I like titles. I can give you a million reasons why. That’s not the point.
I have just been thinking what these titles that I will probably never attain, represent for me. Or rather, what solace do I seek from them?
I had deferred my MBA 10 years ago for a year to come to Beijing for a job advancement. It is serendipitous – and ironic – that the school I almost went to for my MBA became my school for another degree programme and then I had coached the students. It could have been me on the other end of the table, wondering what this person is rambling on about behaviours and emotions in leadership. All got derailed of course a decade ago, and in the end I fell off the treadmill and reoriented myself for some freaking years in suspended animation.
Easy to rationalize that I was on my way out anyways and finance was not going to be my legacy. Truth be told, I was not cut out for it. I scored shit for the promotion assessment, barely passed and had my yearly performance ratings not been anything short of stellar, I may not have made it through another year at the institution.
I wanted to matter: to say I have done something good for the world, improved the state of humanity, influenced a few souls.
If the measure of influence was in the number of likes, then my klout would be negative. I bought no followers, I have no marketing agency behind me, I half-heartedly copy and paste some keywords when I publish each post in a vain attempt to get some SEO going. No one organically reposts my posts or writings, which shows me how irrelevant my ramblings are, and they remain, very much, my ramblings.
Bob Lefsetz is right on:
And since everyone needs to be and is entitled to be famous, rankings are abhorred. We cannot separate the wheat from the chaff. So there’s an endless buffet of items from McDonald’s as well as Spago. You just end up eating at the same place. And eating is another incomprehensible endeavor, you’ve got to know every food truck and every chef and have an unlimited budget to partake.
So be it.
Then what comfort do I find in an award, in the occasional publicity, in recognition from others I deem more successful than me?
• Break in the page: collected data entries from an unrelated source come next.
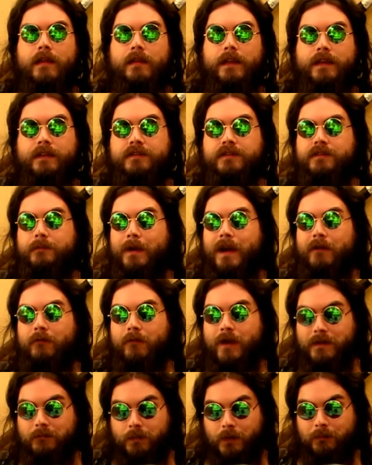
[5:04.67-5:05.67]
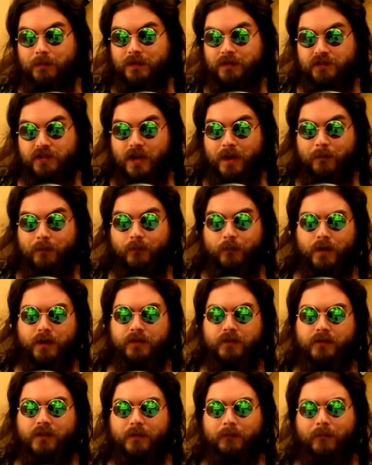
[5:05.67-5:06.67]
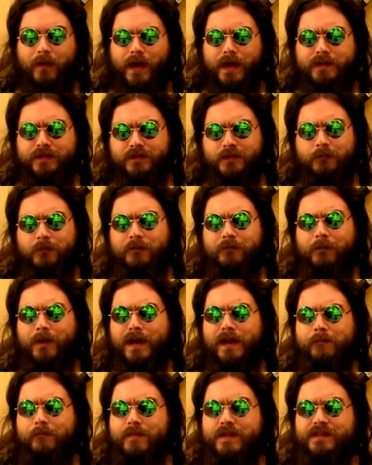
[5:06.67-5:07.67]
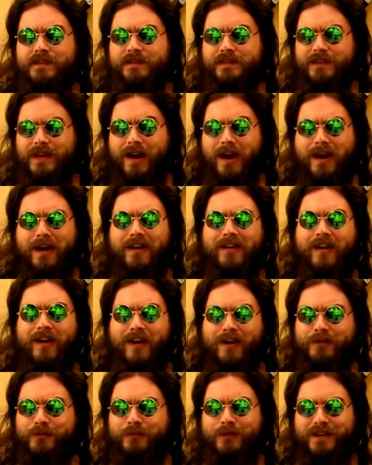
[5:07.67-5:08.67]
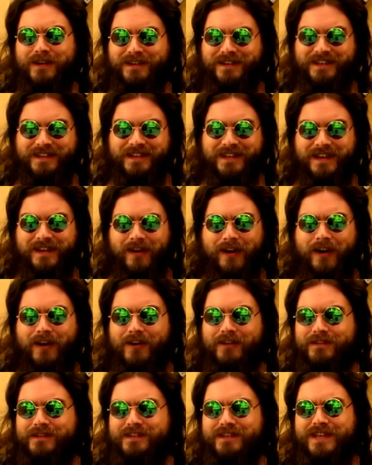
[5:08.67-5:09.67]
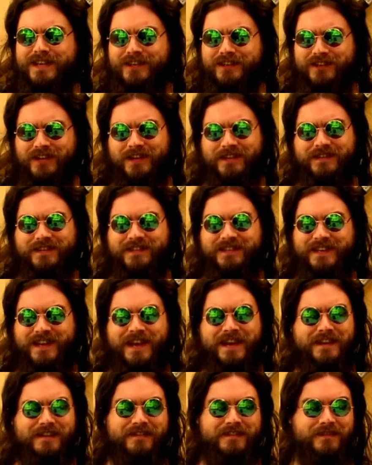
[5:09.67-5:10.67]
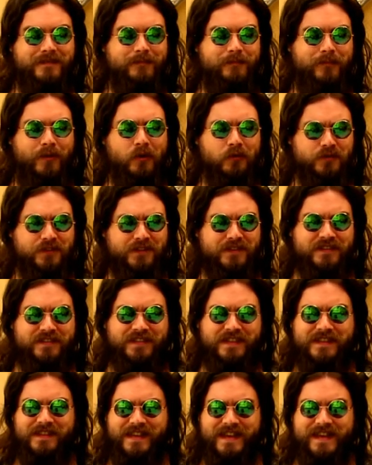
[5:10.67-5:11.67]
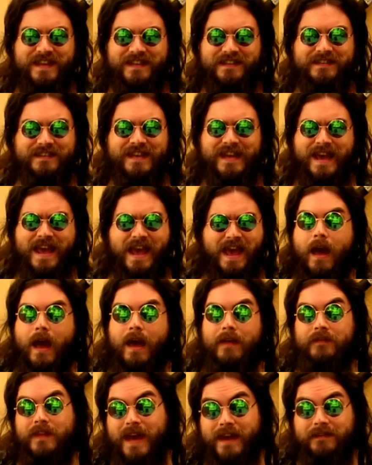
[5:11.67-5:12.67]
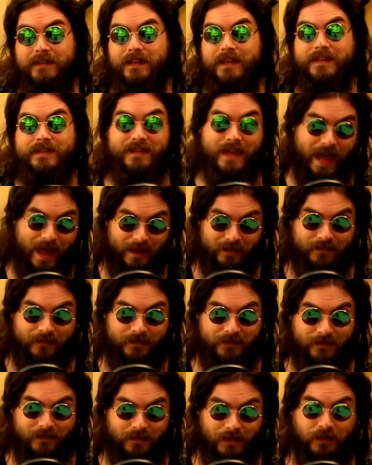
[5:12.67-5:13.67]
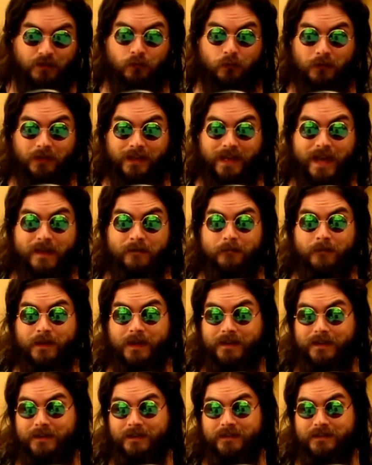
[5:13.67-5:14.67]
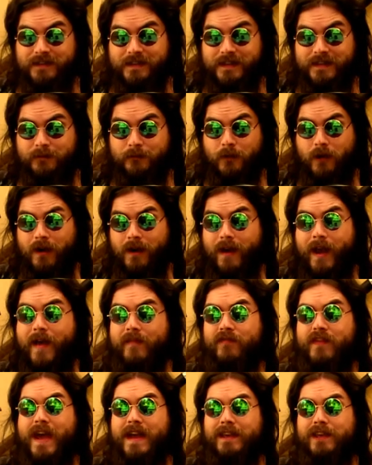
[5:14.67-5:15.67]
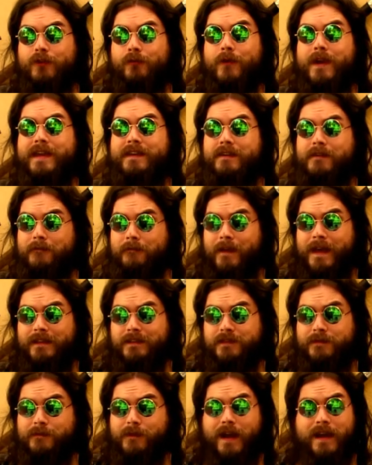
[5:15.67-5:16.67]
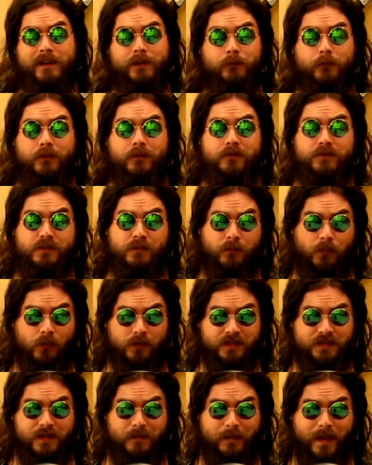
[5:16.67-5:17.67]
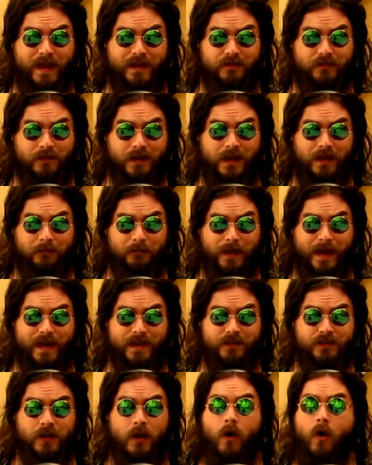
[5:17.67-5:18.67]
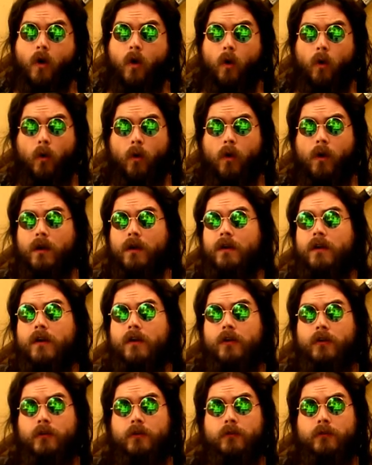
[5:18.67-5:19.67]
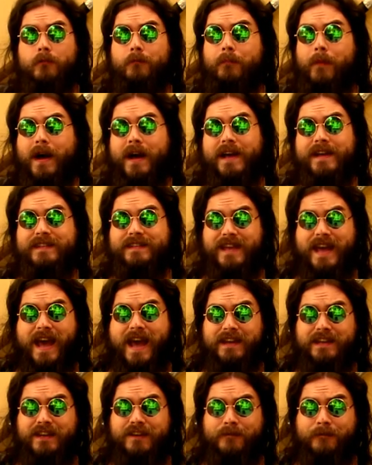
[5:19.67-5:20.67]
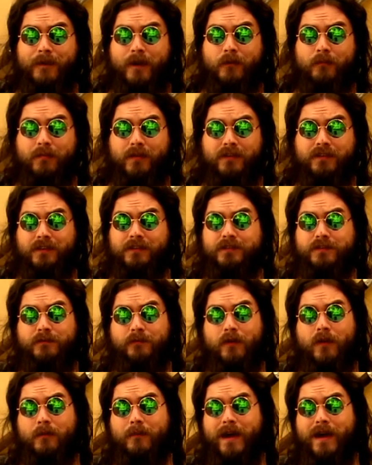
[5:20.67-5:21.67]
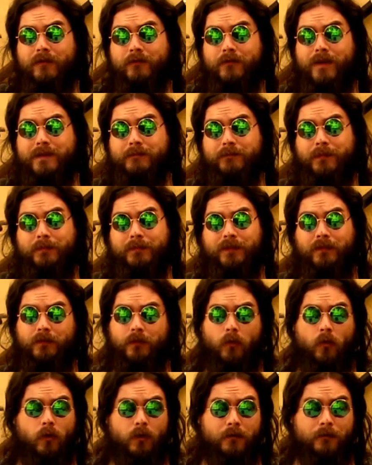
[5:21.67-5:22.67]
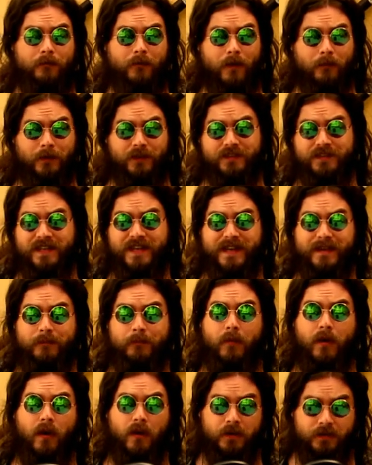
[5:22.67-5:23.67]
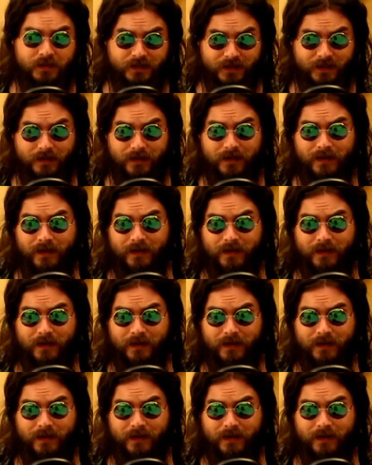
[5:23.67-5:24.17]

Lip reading: links to my Redbubble shop, where you can buy some of my bizarre artwork on t-shirts and posters and things. And that is that. Thank you all again for getting us this far, and thank you in advance for anyone who supports the Patreon page or who buys any of our products from our Redbubble or from us in person.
Maybe just a sense of matter-ing to some.

As Lefsetz wrote:
So, it’s the greatest time to be alive and simultaneously the worst. No one can be bored anymore, the history of entertainment is at your fingertips and you can communicate with everybody you’ve ever known instantly. But you’re lacking meaning in life, while charlatans tell you they have the answer, whether it be the religious right or the bogus left. So you’re left with yourself, which brings us back to the beginning, you’re fighting for your space on the planet yet keep being told you don’t matter, and feeling meaningless to boot.
We follow the herd. Groupthink is unavoidable because to go against it means you are on your own – not much of a leader then with no followers. There are marketing strategies and agencies with teams of people you have never met who will manage your social media accounts and buy ad space. How much percentage of the “likes” we see are genuine, and how many are clicked via phone farms?
Is honest, organic, growth and popularity still possible?
Will you see through all this too? Or is the mass blinded by its own mediocrity?
Oh, don’t forget, I am part of the mediocrity.